State tax collections up across the board, payroll tax revenue up 5.8%

by Wesley Brown ([email protected]) 329 views 

Arkansas tax collections were up across all categories in August as the state’s economy gained momentum heading into the post-Labor Day lull before turning the corner toward the all-important holiday season.

According to the monthly revenue report released Wednesday (Sept. 5) by the Arkansas Department of Finance (DFA), net available general revenues in August jumped 6.9% or $28.1 million to $434.1 million, which is $9 million, or 2.1% ahead of the state’s forecast.

Year-to-date net available revenue totaled a healthy $903.4 million through the second month of the 2019 fiscal year, up 5% or by $43 million compared to a year ago and 2% or $18 million ahead of the state’s forecast that runs from July 1, 2018 to June 30, 2019.
Yearly gross general collections, a broader economic indicator that includes collections from all available categories, also increased by $29.8 million to $1.022 billion, up 3% compared with the same period of fiscal 2018, and $15.7 million or 1.6% above the general forecast.

Going into the second month of the new fiscal year, DFA economist John Shelnutt said key economic indicators show that healthy tax collections are consistent with the overall direction of a growing Arkansas economy with a brimming workforce.

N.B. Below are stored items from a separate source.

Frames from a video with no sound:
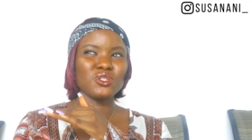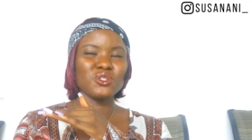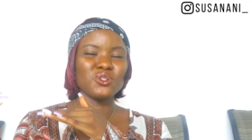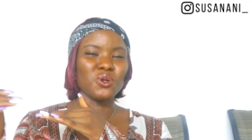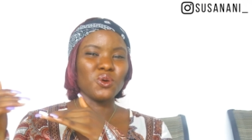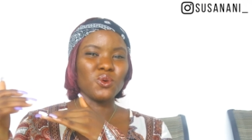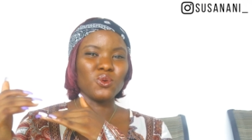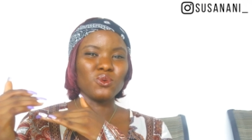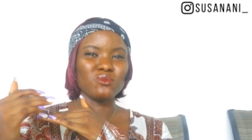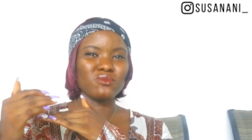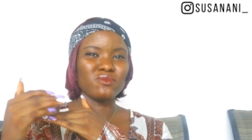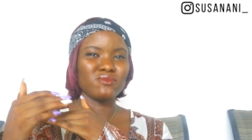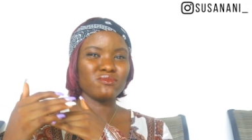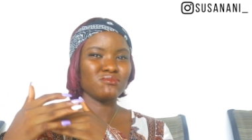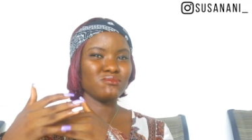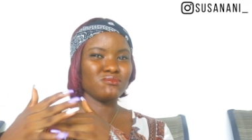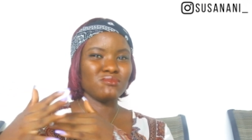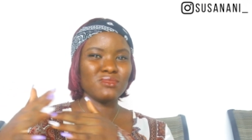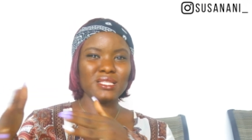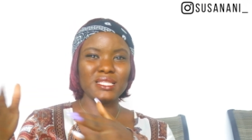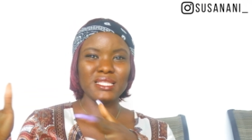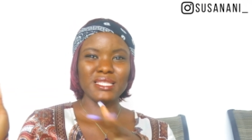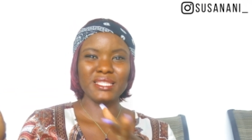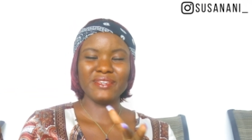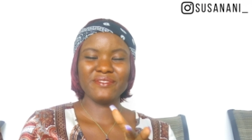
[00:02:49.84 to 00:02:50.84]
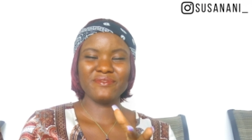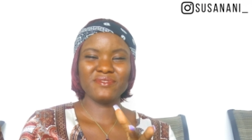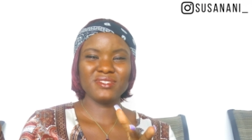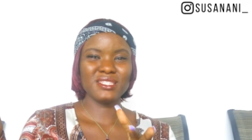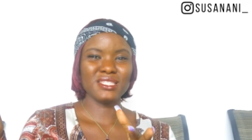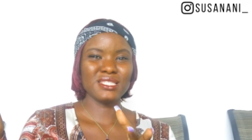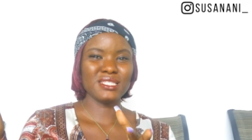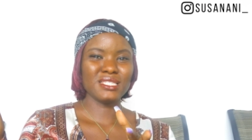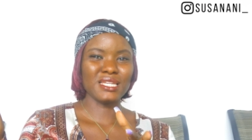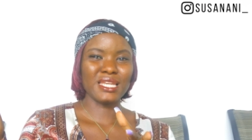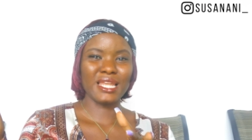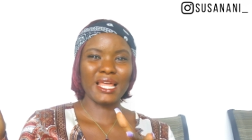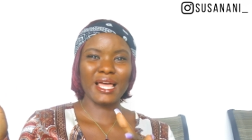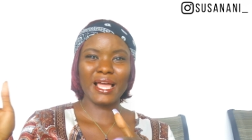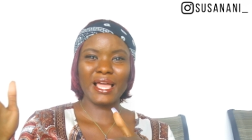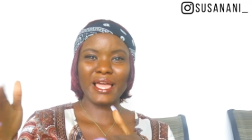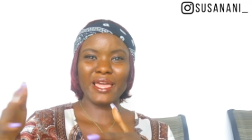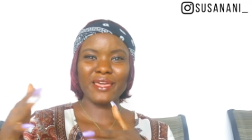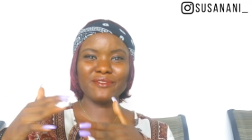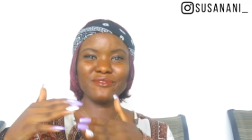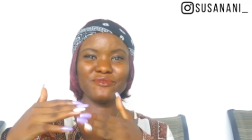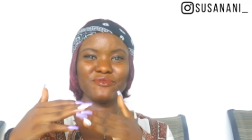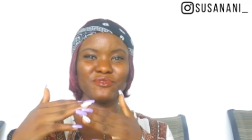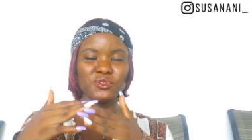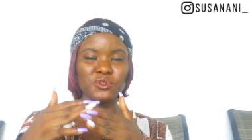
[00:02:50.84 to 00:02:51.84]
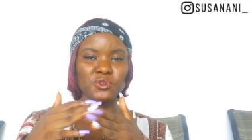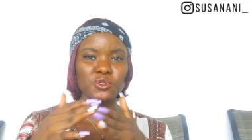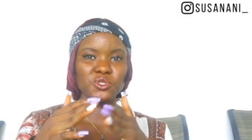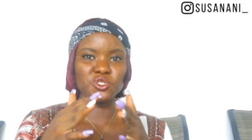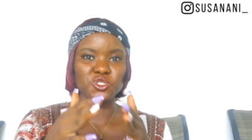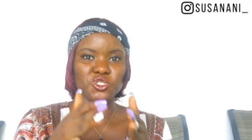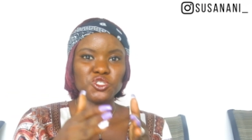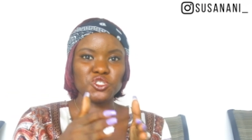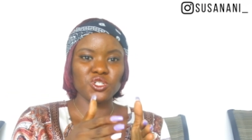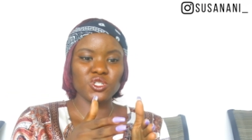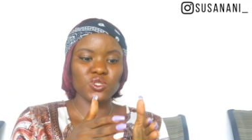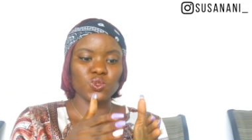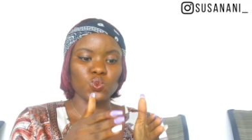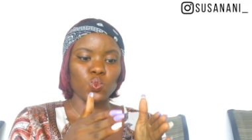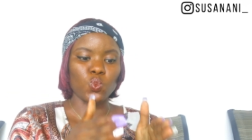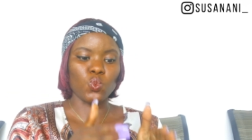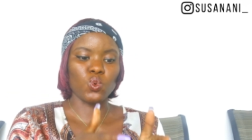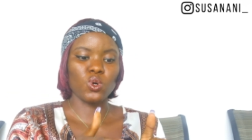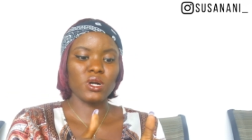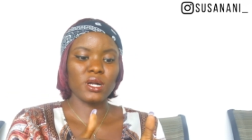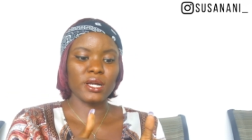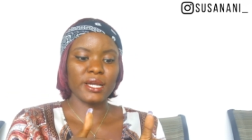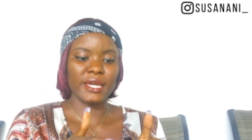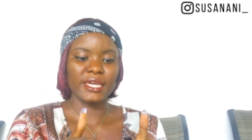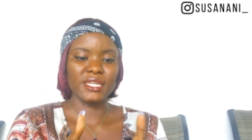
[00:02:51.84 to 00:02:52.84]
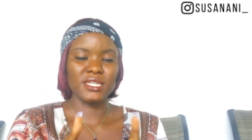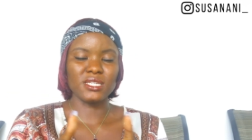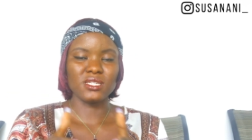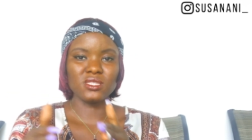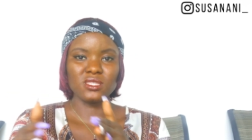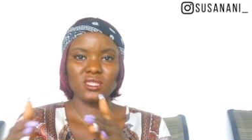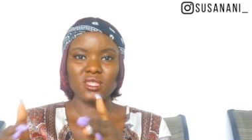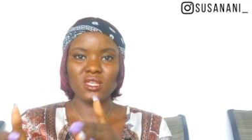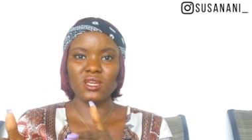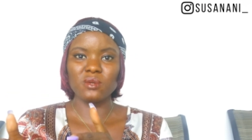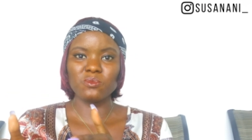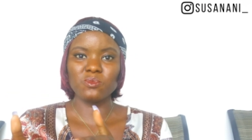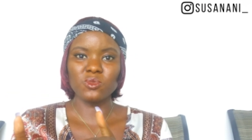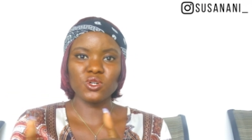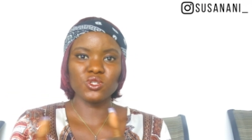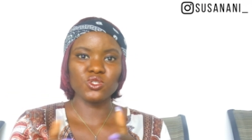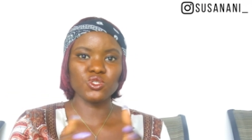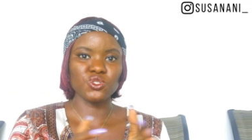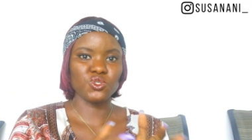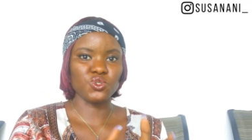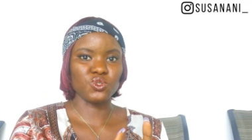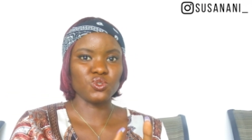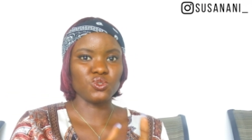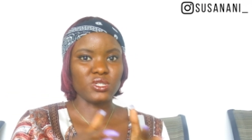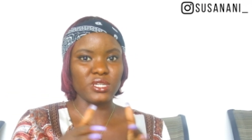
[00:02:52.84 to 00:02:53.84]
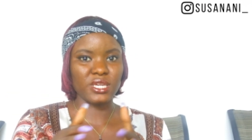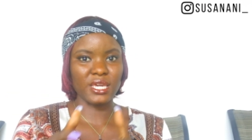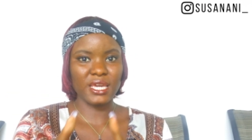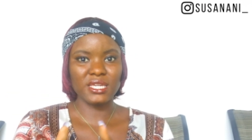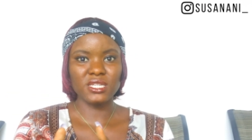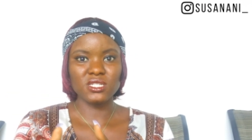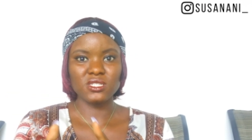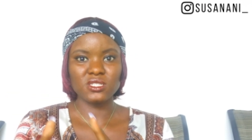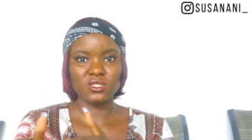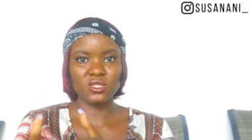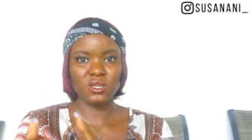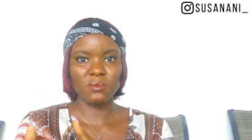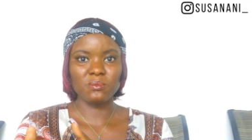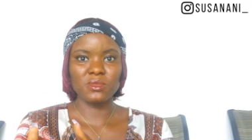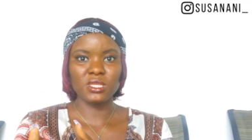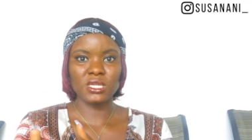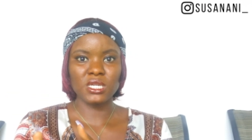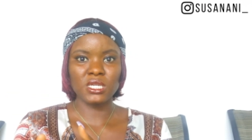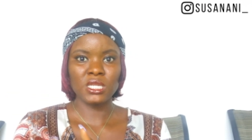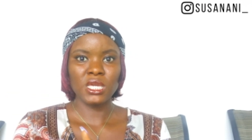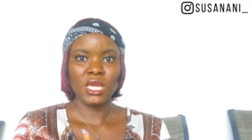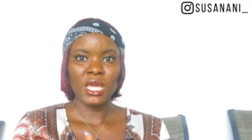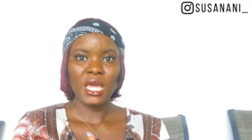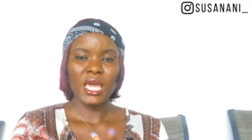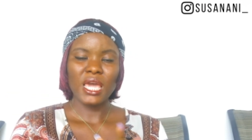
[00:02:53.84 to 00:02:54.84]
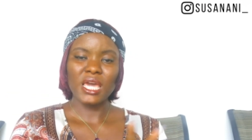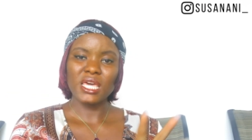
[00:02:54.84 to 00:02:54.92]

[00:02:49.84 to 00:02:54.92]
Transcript: you know, living the life you know you just work and in three months you gain something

“Yes, everything clicked in August with all major revenue categories above forecast and above year ago,” Shelnutt told Talk Business & Politics. “Collections in payroll withholding were up 5.8% over last year with no known payday timing differences. That growth rate is a fair glimpse of the state economy during the summer showing good growth that is in-line with essentially full employment, rising wage rates, good overtime opportunities, and moderate inflation.”

Arkansas ended fiscal year 2018 with a surplus of nearly $42 million as moderate growth from sales tax collections. Strong payroll additions to the state’s growing labor force in June pushed net available general revenue collections to $5.49 billion, up $146.3 million or 2.7% above year ago levels, and $41.7 million, or 0.8% above the state’s forecast. Gross tax revenue rose by 2.7% to $6.726 billion, up $174.7 million above the same period in fiscal 2017.

Statewide, general revenues are primarily driven by individual and corporate income tax collections, sales taxes and other smaller pockets of revenue collected by the state. Shelnutt said sales tax revenues were just above forecast and would have been higher except it appears motor vehicle sales tax gains of 8.9% in July collections were reversed in August.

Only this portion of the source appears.